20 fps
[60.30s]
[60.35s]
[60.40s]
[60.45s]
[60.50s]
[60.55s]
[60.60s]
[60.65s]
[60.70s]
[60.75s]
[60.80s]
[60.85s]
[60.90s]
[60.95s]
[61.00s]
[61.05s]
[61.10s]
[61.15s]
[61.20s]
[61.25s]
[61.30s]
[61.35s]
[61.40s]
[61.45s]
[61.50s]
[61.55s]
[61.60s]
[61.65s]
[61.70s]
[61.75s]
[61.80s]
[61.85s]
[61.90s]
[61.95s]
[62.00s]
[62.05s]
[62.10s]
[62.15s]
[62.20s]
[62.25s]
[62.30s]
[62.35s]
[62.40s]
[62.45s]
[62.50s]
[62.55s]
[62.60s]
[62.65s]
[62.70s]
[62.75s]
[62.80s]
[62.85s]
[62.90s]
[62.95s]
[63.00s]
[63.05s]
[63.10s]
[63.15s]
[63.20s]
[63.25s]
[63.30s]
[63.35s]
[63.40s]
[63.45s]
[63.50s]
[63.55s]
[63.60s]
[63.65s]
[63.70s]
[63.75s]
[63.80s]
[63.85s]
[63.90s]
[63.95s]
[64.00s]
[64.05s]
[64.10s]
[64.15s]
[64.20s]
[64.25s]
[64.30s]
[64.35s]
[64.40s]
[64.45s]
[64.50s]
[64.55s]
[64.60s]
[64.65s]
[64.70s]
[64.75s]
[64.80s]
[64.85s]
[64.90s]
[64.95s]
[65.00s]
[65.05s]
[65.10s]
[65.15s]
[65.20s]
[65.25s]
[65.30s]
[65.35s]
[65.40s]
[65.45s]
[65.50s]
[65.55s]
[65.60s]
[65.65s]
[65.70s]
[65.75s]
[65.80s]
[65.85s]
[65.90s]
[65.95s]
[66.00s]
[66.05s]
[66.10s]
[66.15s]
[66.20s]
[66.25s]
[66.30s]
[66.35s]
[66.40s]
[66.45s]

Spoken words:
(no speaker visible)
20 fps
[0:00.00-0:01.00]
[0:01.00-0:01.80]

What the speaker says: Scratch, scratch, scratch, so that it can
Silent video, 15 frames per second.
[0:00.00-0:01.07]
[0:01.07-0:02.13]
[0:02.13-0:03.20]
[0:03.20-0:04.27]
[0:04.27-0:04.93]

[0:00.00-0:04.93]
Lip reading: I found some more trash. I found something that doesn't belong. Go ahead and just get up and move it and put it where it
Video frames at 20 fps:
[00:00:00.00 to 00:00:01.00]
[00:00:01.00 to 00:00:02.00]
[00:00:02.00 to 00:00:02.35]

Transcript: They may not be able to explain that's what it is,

· · ·

### The task
Retype every line of the data above exactly.

### Expected output
20 fps
[60.30s]
[60.35s]
[60.40s]
[60.45s]
[60.50s]
[60.55s]
[60.60s]
[60.65s]
[60.70s]
[60.75s]
[60.80s]
[60.85s]
[60.90s]
[60.95s]
[61.00s]
[61.05s]
[61.10s]
[61.15s]
[61.20s]
[61.25s]
[61.30s]
[61.35s]
[61.40s]
[61.45s]
[61.50s]
[61.55s]
[61.60s]
[61.65s]
[61.70s]
[61.75s]
[61.80s]
[61.85s]
[61.90s]
[61.95s]
[62.00s]
[62.05s]
[62.10s]
[62.15s]
[62.20s]
[62.25s]
[62.30s]
[62.35s]
[62.40s]
[62.45s]
[62.50s]
[62.55s]
[62.60s]
[62.65s]
[62.70s]
[62.75s]
[62.80s]
[62.85s]
[62.90s]
[62.95s]
[63.00s]
[63.05s]
[63.10s]
[63.15s]
[63.20s]
[63.25s]
[63.30s]
[63.35s]
[63.40s]
[63.45s]
[63.50s]
[63.55s]
[63.60s]
[63.65s]
[63.70s]
[63.75s]
[63.80s]
[63.85s]
[63.90s]
[63.95s]
[64.00s]
[64.05s]
[64.10s]
[64.15s]
[64.20s]
[64.25s]
[64.30s]
[64.35s]
[64.40s]
[64.45s]
[64.50s]
[64.55s]
[64.60s]
[64.65s]
[64.70s]
[64.75s]
[64.80s]
[64.85s]
[64.90s]
[64.95s]
[65.00s]
[65.05s]
[65.10s]
[65.15s]
[65.20s]
[65.25s]
[65.30s]
[65.35s]
[65.40s]
[65.45s]
[65.50s]
[65.55s]
[65.60s]
[65.65s]
[65.70s]
[65.75s]
[65.80s]
[65.85s]
[65.90s]
[65.95s]
[66.00s]
[66.05s]
[66.10s]
[66.15s]
[66.20s]
[66.25s]
[66.30s]
[66.35s]
[66.40s]
[66.45s]

Spoken words:
(no speaker visible)
20 fps
[0:00.00-0:01.00]
[0:01.00-0:01.80]

What the speaker says: Scratch, scratch, scratch, so that it can
Silent video, 15 frames per second.
[0:00.00-0:01.07]
[0:01.07-0:02.13]
[0:02.13-0:03.20]
[0:03.20-0:04.27]
[0:04.27-0:04.93]

[0:00.00-0:04.93]
Lip reading: I found some more trash. I found something that doesn't belong. Go ahead and just get up and move it and put it where it
Video frames at 20 fps:
[00:00:00.00 to 00:00:01.00]
[00:00:01.00 to 00:00:02.00]
[00:00:02.00 to 00:00:02.35]

Transcript: They may not be able to explain that's what it is,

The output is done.